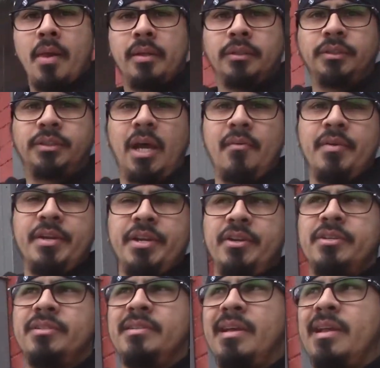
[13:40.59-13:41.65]
7
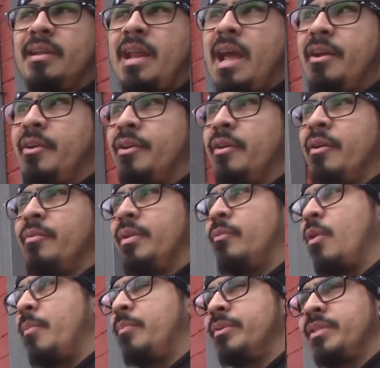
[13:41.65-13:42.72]
years later,
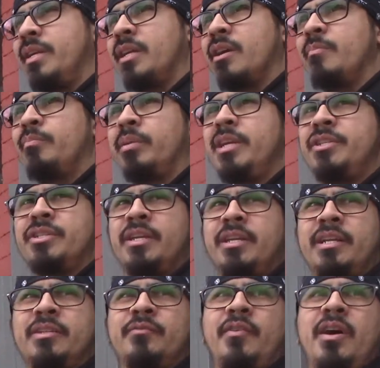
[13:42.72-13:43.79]
represent completion. And
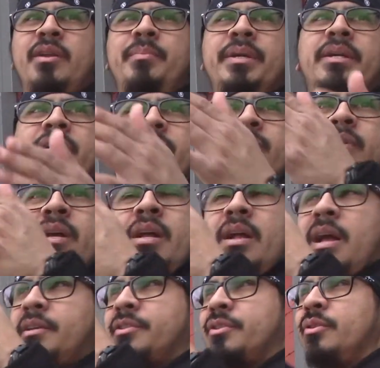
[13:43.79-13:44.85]
it's funny because
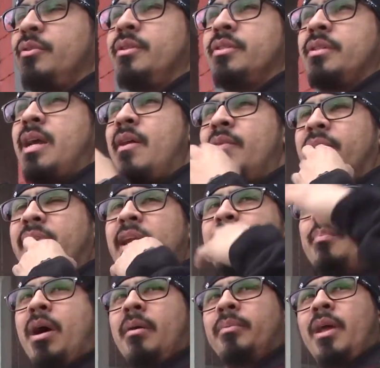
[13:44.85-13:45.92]
as soon as everything
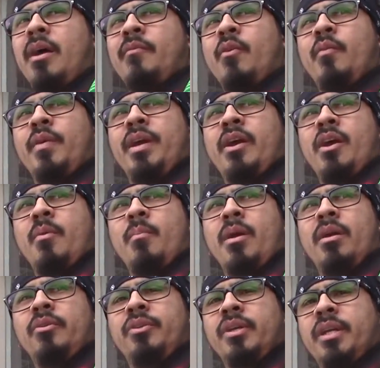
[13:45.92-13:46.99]
popped off over here on
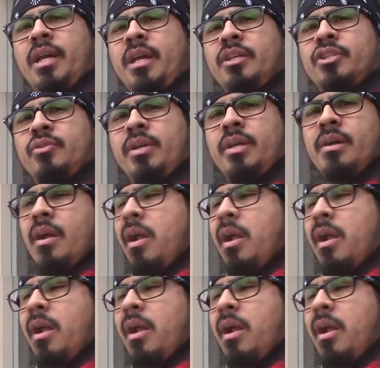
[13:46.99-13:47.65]
Martin Luther King Street,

= = =

▸ Work order:
Please set down the lines from the one with "[13:42.72-13:43.79]" to the end of the entries above, exactly as they are, and drop every picture.

▸ Exercise result:
[13:42.72-13:43.79]
represent completion. And
[13:43.79-13:44.85]
it's funny because
[13:44.85-13:45.92]
as soon as everything
[13:45.92-13:46.99]
popped off over here on
[13:46.99-13:47.65]
Martin Luther King Street,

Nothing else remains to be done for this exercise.